## Your task
Give back every record word for word, but keep the pictures out.

## Records for processing
===

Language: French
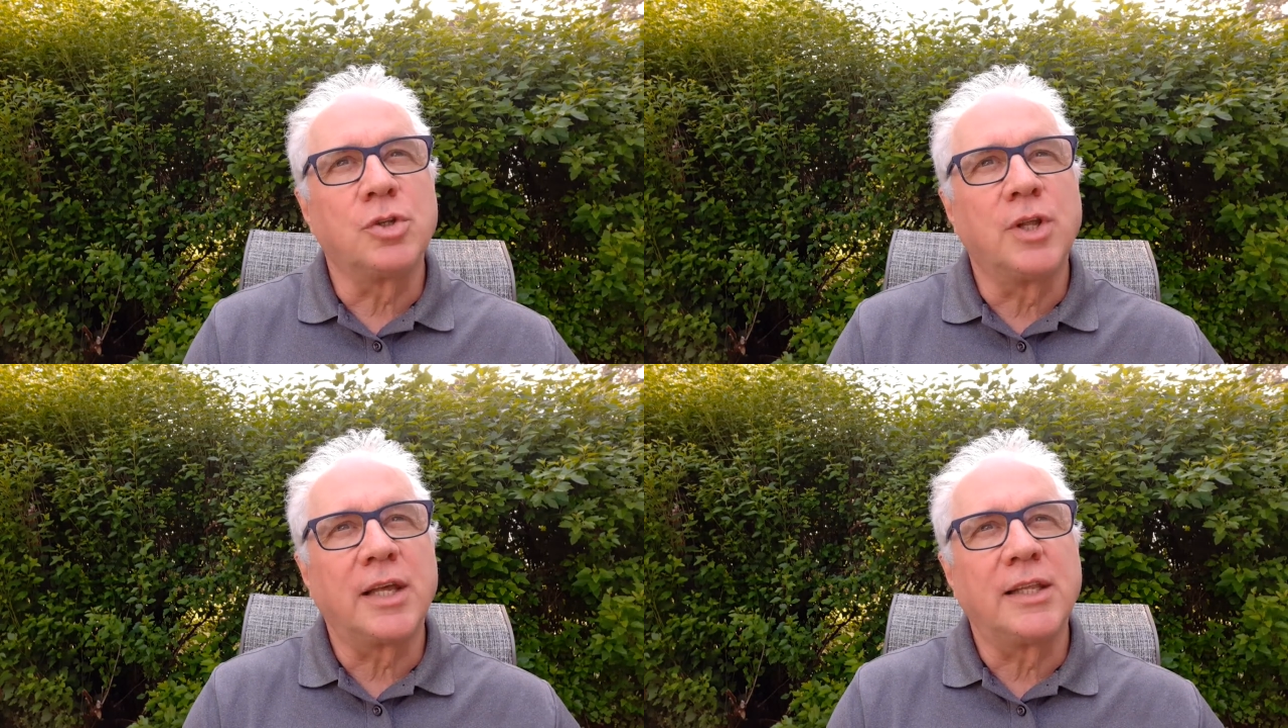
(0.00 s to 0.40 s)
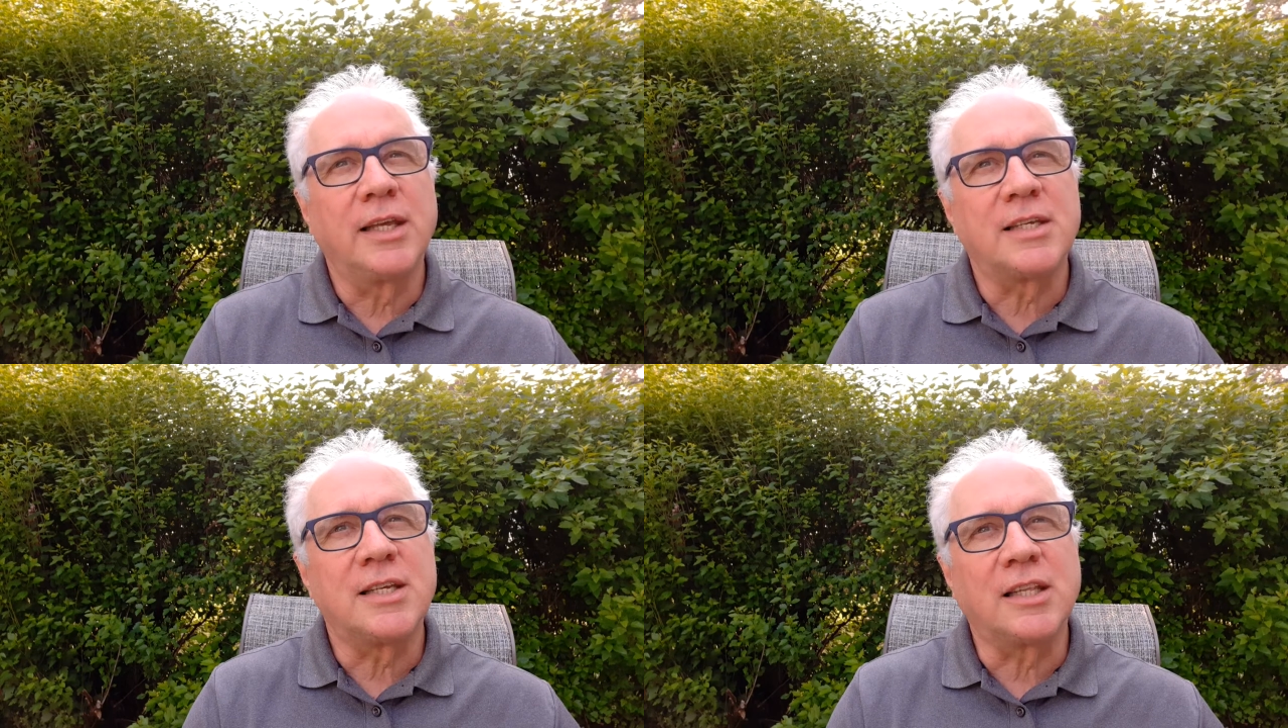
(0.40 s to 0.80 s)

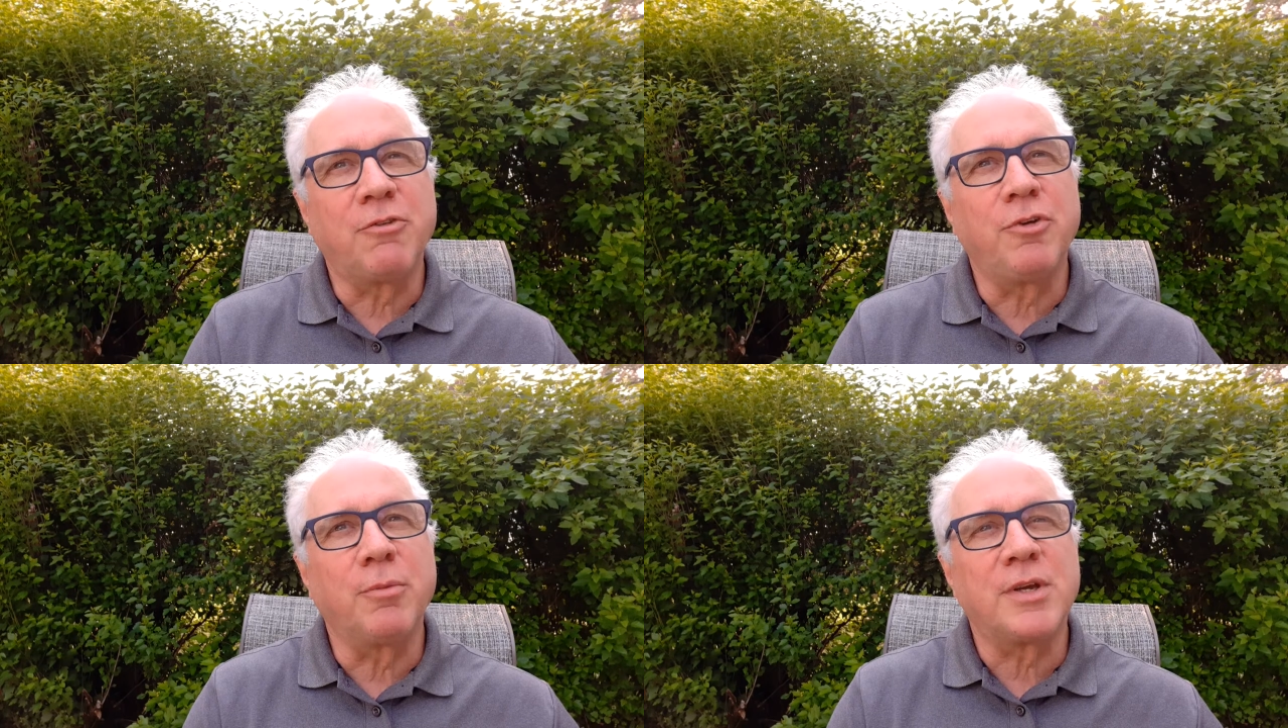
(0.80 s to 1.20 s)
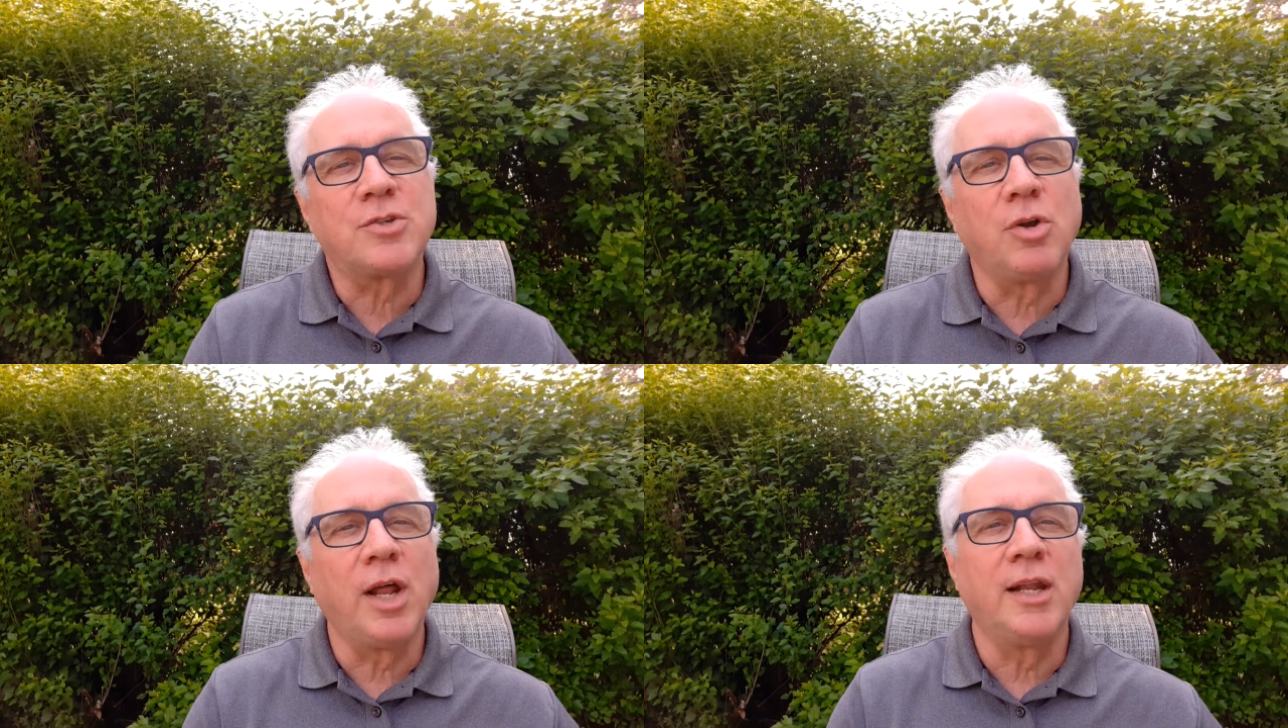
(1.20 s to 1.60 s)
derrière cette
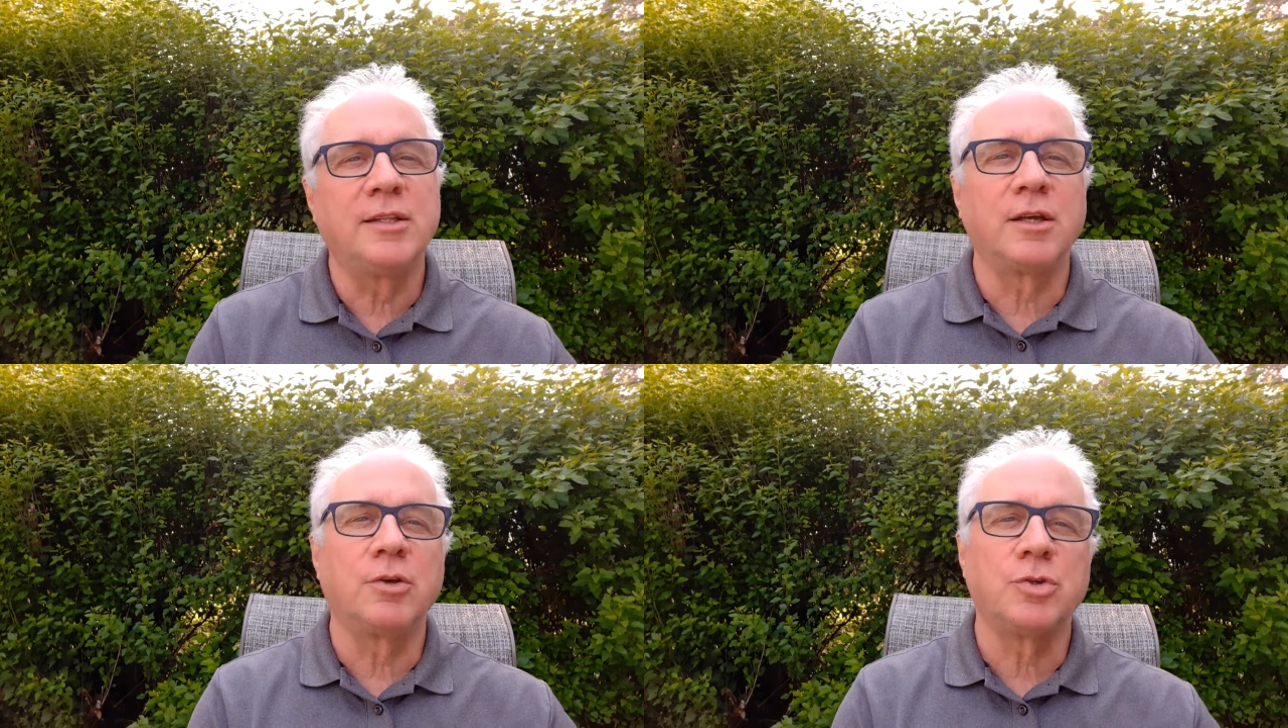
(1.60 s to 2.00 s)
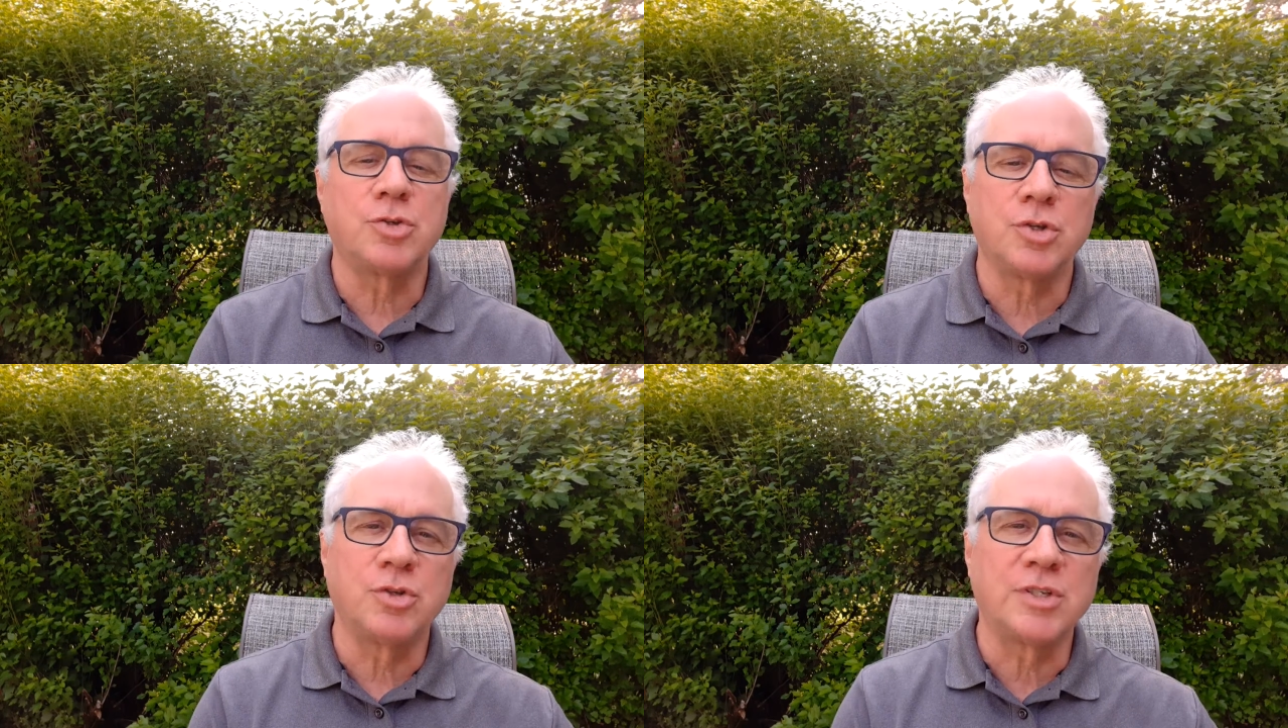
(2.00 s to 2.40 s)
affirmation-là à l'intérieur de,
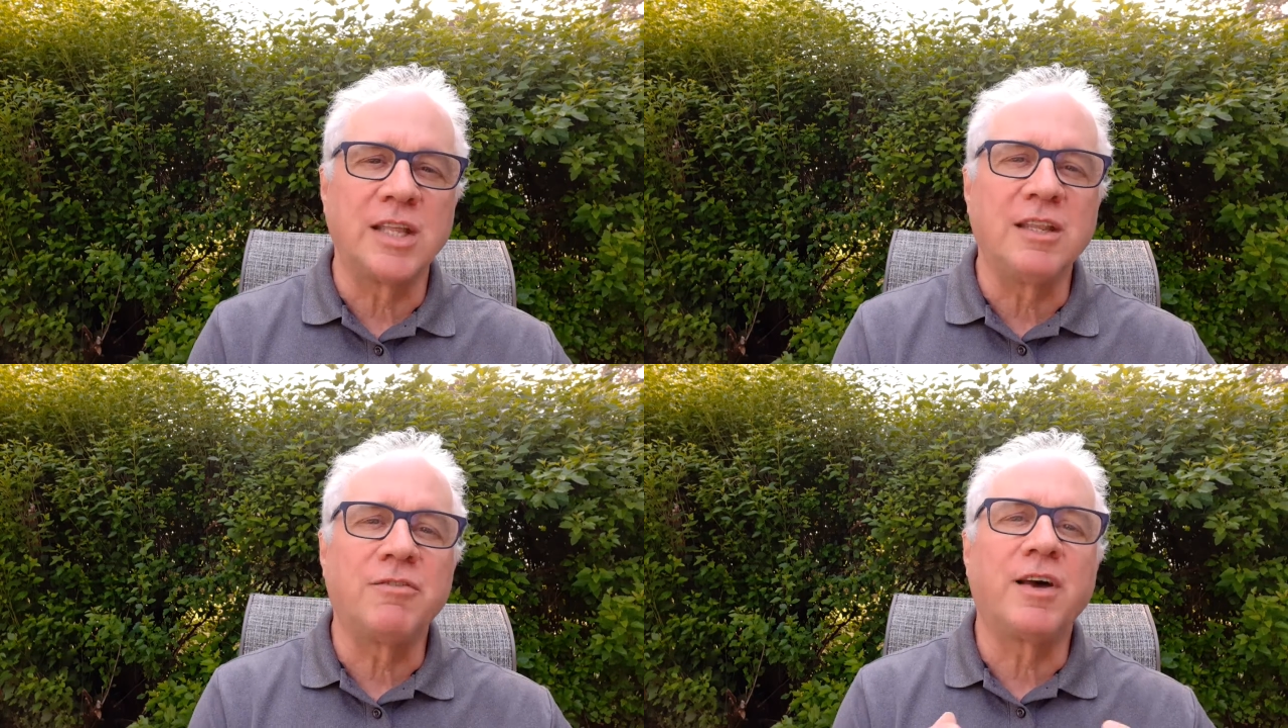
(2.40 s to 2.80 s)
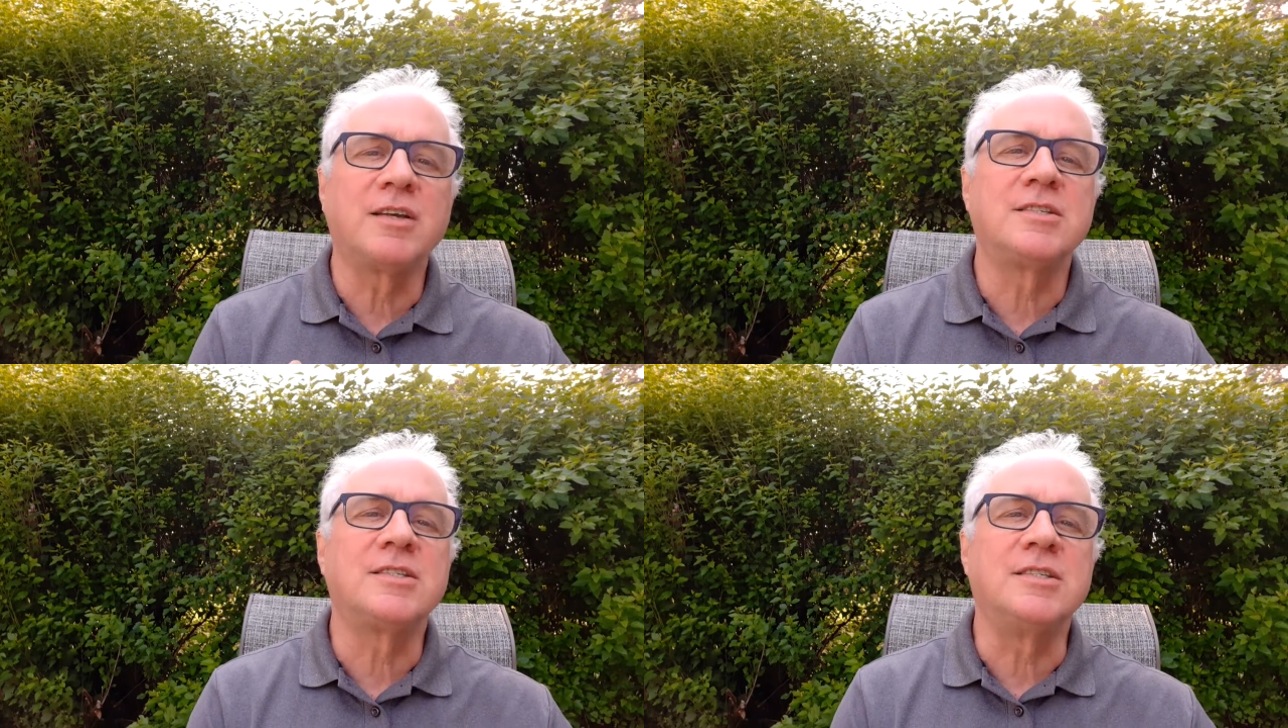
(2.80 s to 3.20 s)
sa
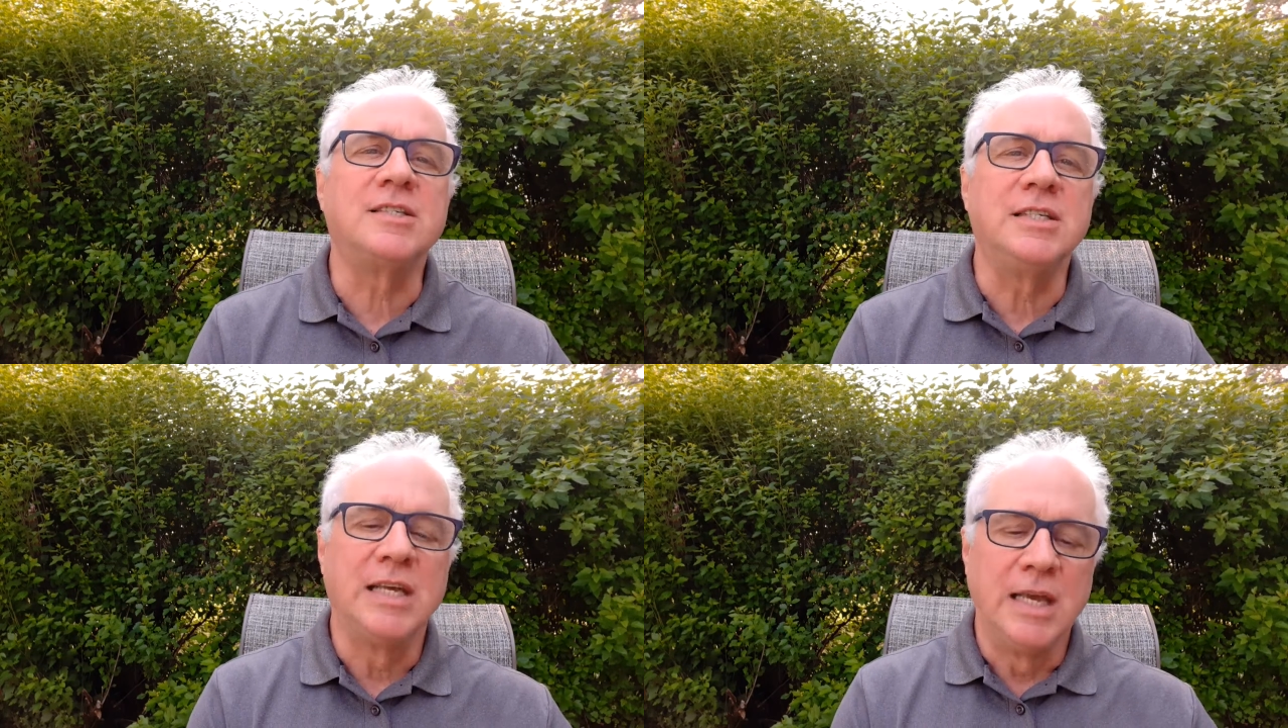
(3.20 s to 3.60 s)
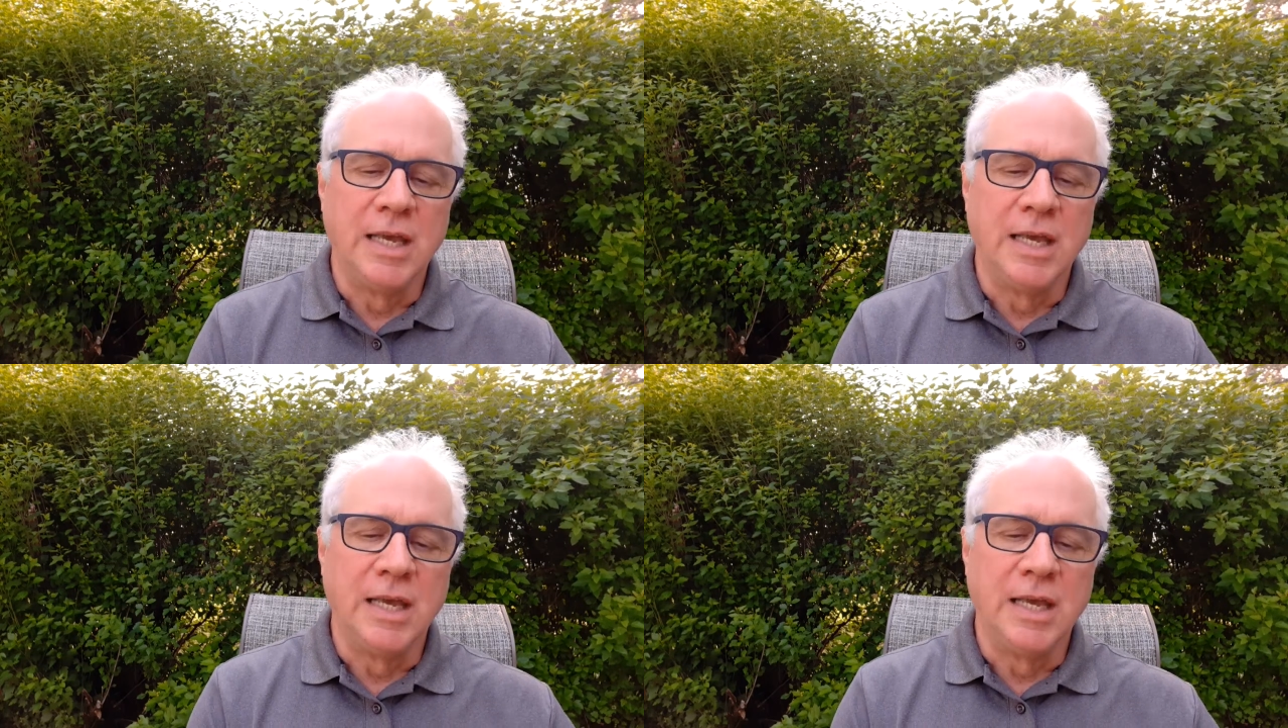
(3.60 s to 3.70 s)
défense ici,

===

## Task solution
Language: French
(0.00 s to 0.40 s)
(0.40 s to 0.80 s)

(0.80 s to 1.20 s)
(1.20 s to 1.60 s)
derrière cette
(1.60 s to 2.00 s)
(2.00 s to 2.40 s)
affirmation-là à l'intérieur de,
(2.40 s to 2.80 s)
(2.80 s to 3.20 s)
sa
(3.20 s to 3.60 s)
(3.60 s to 3.70 s)
défense ici,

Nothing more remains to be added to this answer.